Information shown -
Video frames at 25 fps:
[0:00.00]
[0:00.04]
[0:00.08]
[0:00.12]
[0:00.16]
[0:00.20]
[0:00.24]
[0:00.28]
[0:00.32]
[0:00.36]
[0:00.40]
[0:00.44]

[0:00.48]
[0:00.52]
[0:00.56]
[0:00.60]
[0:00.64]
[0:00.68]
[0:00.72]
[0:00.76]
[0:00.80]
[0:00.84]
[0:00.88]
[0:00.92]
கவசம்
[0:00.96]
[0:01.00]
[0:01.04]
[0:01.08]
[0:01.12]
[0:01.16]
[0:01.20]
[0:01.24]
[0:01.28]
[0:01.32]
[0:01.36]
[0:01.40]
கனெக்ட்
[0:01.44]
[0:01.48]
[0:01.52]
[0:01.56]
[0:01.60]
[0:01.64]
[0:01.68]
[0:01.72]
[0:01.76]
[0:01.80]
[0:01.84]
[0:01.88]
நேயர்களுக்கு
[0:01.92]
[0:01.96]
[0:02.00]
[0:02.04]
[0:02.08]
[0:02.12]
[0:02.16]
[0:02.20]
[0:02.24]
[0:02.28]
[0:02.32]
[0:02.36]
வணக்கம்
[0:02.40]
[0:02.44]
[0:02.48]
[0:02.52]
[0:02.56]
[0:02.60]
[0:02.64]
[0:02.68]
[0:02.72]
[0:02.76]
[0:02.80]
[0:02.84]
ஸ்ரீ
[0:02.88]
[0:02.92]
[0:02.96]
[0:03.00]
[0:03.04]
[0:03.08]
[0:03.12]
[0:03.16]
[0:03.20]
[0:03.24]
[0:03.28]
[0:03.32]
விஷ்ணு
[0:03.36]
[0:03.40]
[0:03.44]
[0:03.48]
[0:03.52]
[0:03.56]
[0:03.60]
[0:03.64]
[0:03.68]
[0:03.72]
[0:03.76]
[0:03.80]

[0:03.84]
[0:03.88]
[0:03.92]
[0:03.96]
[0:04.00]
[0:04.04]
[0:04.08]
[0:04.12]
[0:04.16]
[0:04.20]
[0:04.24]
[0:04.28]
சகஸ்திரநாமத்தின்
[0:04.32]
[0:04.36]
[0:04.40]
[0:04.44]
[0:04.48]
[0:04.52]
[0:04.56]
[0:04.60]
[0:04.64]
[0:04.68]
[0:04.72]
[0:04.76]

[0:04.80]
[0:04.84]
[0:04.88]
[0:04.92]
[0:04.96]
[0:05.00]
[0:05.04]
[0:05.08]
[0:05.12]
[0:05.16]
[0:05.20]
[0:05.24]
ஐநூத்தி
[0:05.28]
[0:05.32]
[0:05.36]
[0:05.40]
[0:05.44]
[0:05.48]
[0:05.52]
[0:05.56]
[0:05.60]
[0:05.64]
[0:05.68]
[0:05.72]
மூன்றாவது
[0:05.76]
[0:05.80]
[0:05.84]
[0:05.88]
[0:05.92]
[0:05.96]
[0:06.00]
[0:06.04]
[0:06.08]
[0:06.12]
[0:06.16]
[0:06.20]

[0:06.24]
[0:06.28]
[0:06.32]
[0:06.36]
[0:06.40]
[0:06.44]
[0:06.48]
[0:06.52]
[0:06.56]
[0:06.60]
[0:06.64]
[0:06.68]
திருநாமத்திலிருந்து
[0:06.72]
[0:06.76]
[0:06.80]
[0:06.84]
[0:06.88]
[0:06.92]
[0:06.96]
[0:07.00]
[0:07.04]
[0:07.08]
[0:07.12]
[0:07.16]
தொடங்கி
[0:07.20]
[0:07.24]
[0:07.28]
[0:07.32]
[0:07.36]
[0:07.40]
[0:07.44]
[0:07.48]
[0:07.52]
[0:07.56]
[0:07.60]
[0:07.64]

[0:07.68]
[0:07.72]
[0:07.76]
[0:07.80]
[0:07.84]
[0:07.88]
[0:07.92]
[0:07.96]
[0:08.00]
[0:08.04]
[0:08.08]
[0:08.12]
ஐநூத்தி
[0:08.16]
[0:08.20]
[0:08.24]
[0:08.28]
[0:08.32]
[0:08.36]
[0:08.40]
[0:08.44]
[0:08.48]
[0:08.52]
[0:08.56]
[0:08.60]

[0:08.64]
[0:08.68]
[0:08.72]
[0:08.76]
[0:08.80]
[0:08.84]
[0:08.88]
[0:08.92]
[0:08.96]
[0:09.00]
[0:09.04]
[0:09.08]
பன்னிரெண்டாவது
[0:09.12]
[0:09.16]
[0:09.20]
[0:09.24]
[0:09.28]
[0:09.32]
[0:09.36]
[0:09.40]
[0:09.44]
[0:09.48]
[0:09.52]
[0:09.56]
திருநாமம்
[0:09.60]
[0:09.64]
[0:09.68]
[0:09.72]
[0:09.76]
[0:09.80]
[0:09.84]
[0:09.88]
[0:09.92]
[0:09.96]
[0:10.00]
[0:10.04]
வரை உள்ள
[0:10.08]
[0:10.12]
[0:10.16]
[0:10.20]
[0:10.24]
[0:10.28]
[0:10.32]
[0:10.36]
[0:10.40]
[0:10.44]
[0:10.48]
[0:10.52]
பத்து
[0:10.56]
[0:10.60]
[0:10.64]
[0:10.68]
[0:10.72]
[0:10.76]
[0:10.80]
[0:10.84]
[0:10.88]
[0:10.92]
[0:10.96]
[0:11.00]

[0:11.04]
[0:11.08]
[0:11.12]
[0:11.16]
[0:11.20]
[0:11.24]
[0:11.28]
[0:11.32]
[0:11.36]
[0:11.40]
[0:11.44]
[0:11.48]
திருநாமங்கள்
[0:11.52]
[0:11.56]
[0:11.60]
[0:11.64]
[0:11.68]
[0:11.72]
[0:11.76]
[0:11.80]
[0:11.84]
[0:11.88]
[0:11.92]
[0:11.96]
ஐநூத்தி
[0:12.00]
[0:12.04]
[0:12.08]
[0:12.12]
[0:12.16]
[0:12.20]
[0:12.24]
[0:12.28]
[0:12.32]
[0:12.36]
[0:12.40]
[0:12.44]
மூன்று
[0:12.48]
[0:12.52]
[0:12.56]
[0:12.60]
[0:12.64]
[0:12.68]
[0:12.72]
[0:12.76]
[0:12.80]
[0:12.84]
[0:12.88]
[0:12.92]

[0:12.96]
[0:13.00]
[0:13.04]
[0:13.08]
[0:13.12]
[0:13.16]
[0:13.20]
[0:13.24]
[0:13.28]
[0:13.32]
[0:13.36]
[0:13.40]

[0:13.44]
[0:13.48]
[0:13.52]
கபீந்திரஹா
* * *
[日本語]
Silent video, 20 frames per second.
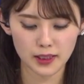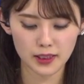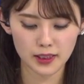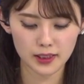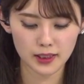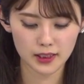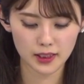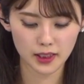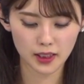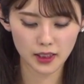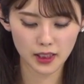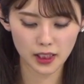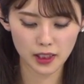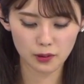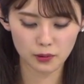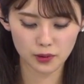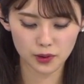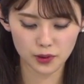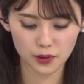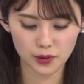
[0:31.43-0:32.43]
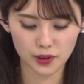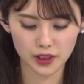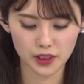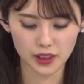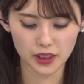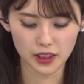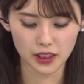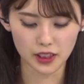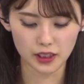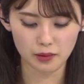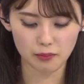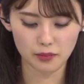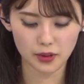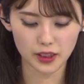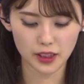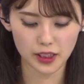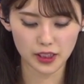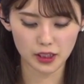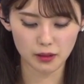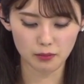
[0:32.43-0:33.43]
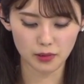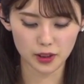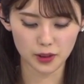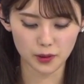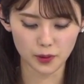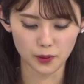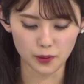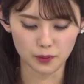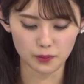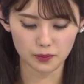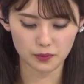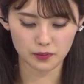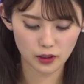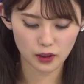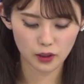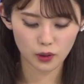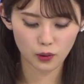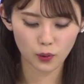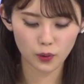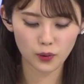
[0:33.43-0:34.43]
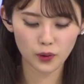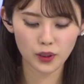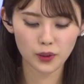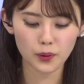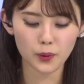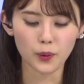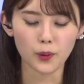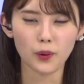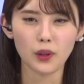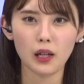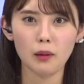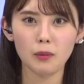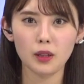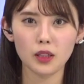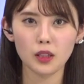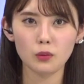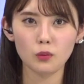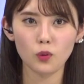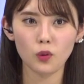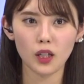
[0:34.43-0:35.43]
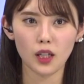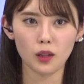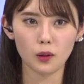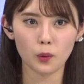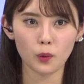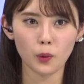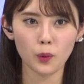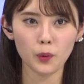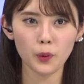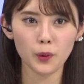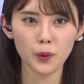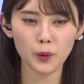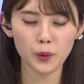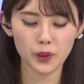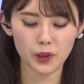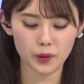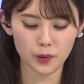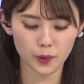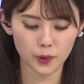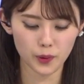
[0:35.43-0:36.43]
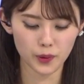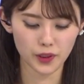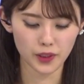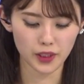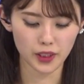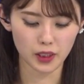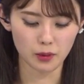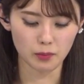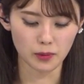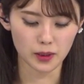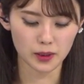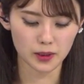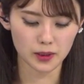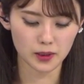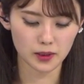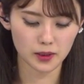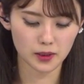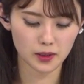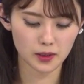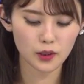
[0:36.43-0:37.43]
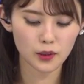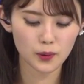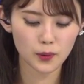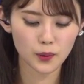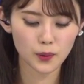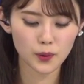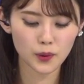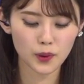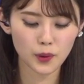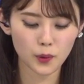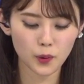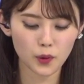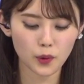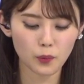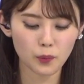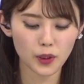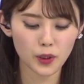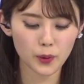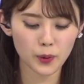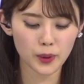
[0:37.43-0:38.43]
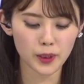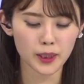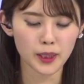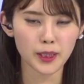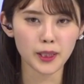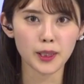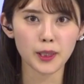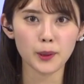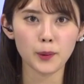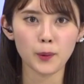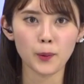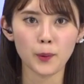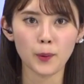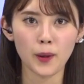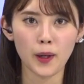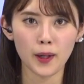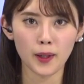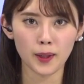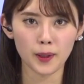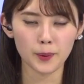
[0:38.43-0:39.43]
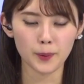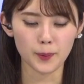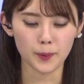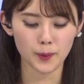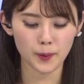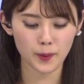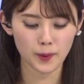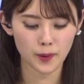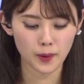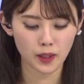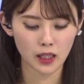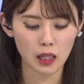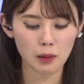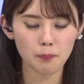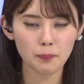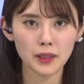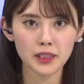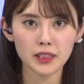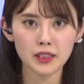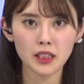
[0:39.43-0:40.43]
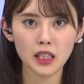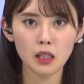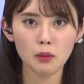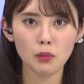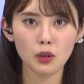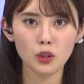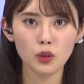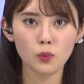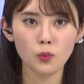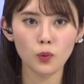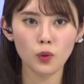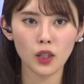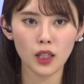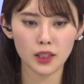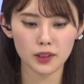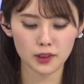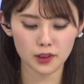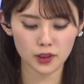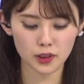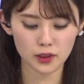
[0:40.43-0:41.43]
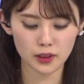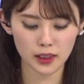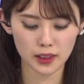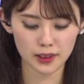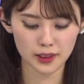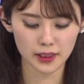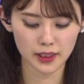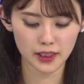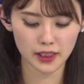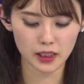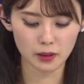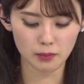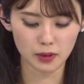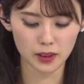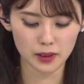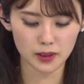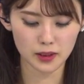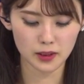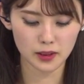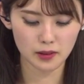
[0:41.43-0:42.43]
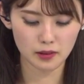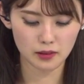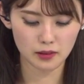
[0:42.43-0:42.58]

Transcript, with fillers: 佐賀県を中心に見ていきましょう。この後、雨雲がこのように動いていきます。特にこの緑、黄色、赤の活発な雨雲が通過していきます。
==
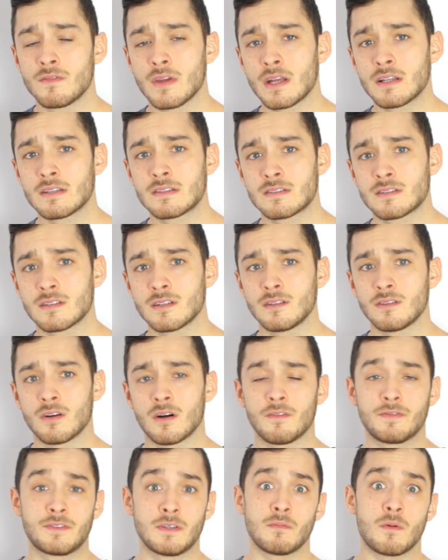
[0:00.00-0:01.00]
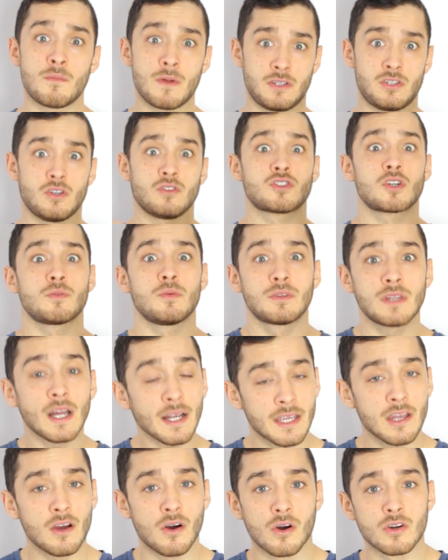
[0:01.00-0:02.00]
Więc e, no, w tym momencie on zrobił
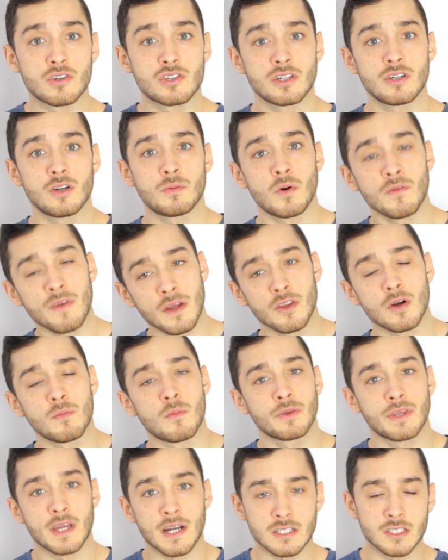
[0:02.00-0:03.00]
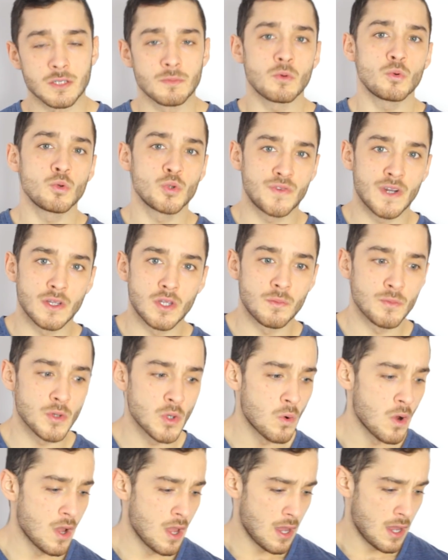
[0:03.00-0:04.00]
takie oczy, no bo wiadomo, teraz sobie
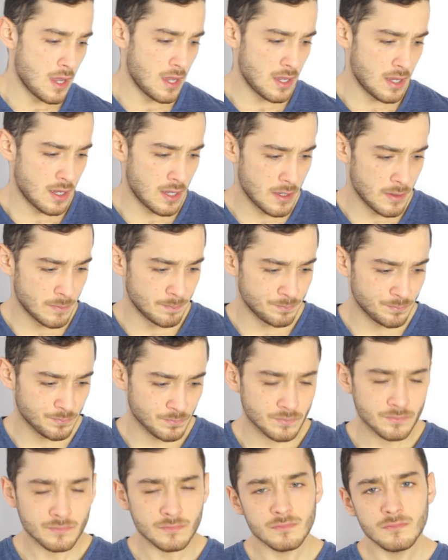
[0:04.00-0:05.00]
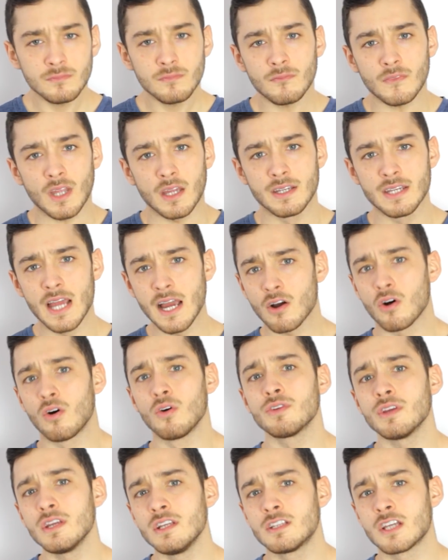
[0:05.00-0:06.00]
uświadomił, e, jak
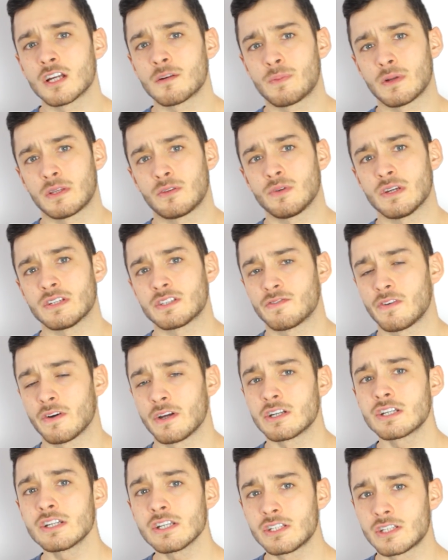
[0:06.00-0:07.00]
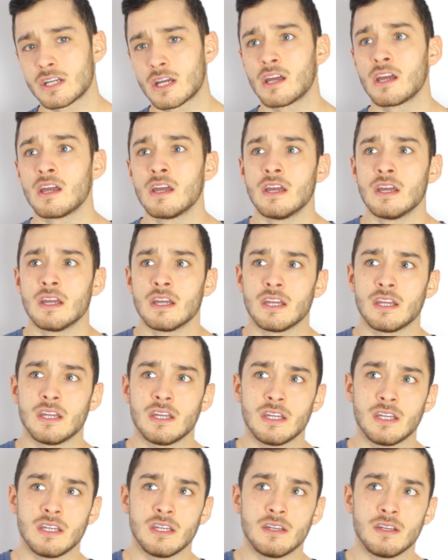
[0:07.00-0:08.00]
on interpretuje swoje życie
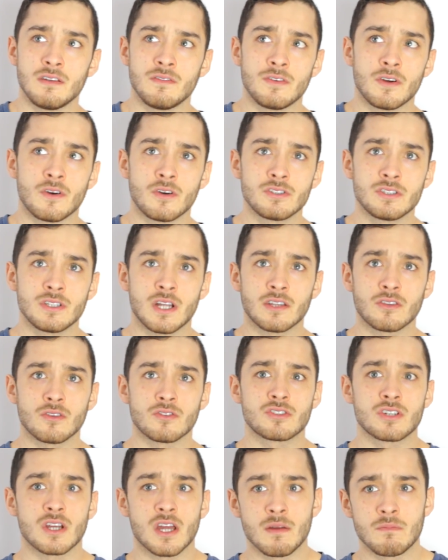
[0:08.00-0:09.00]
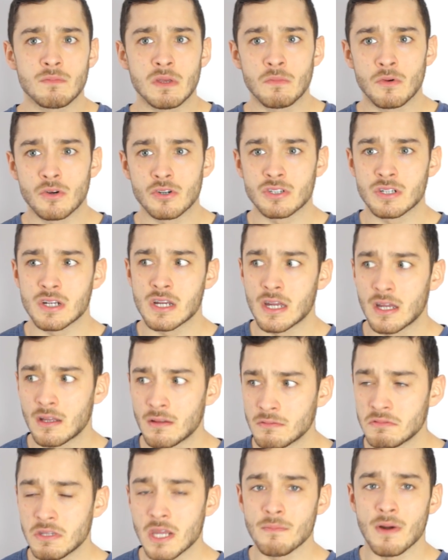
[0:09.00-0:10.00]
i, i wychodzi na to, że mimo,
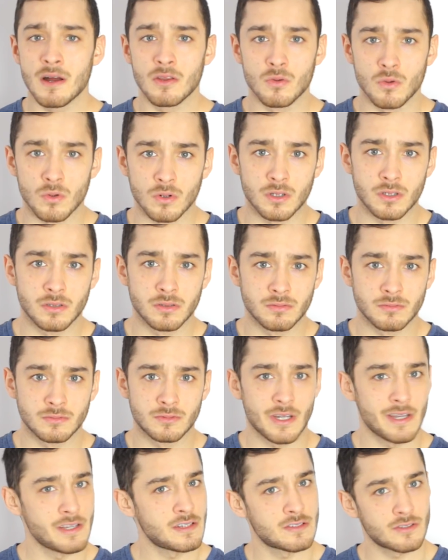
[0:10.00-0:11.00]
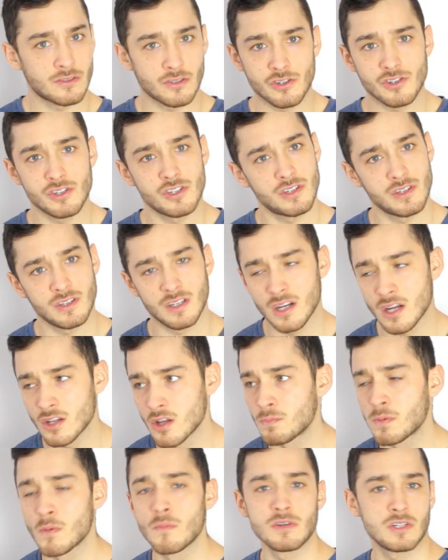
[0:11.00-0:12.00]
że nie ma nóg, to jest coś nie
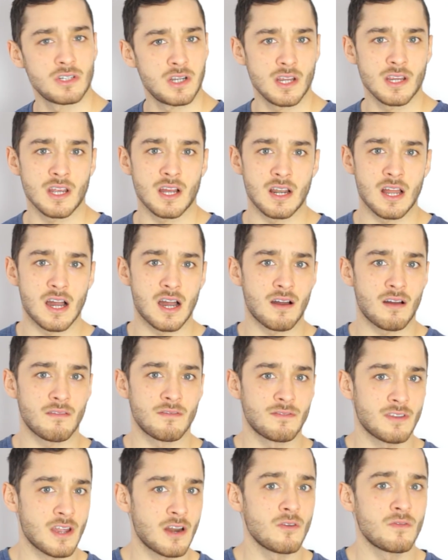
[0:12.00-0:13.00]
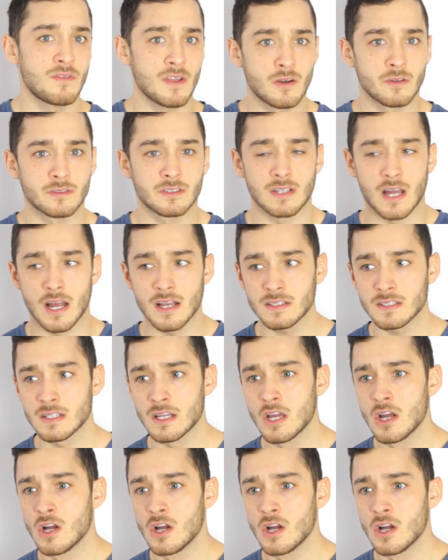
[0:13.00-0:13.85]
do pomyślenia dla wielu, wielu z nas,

What is required - Using the data above, return each line that includes the word "frames".

Answer below -
Video frames at 25 fps:
Silent video, 20 frames per second.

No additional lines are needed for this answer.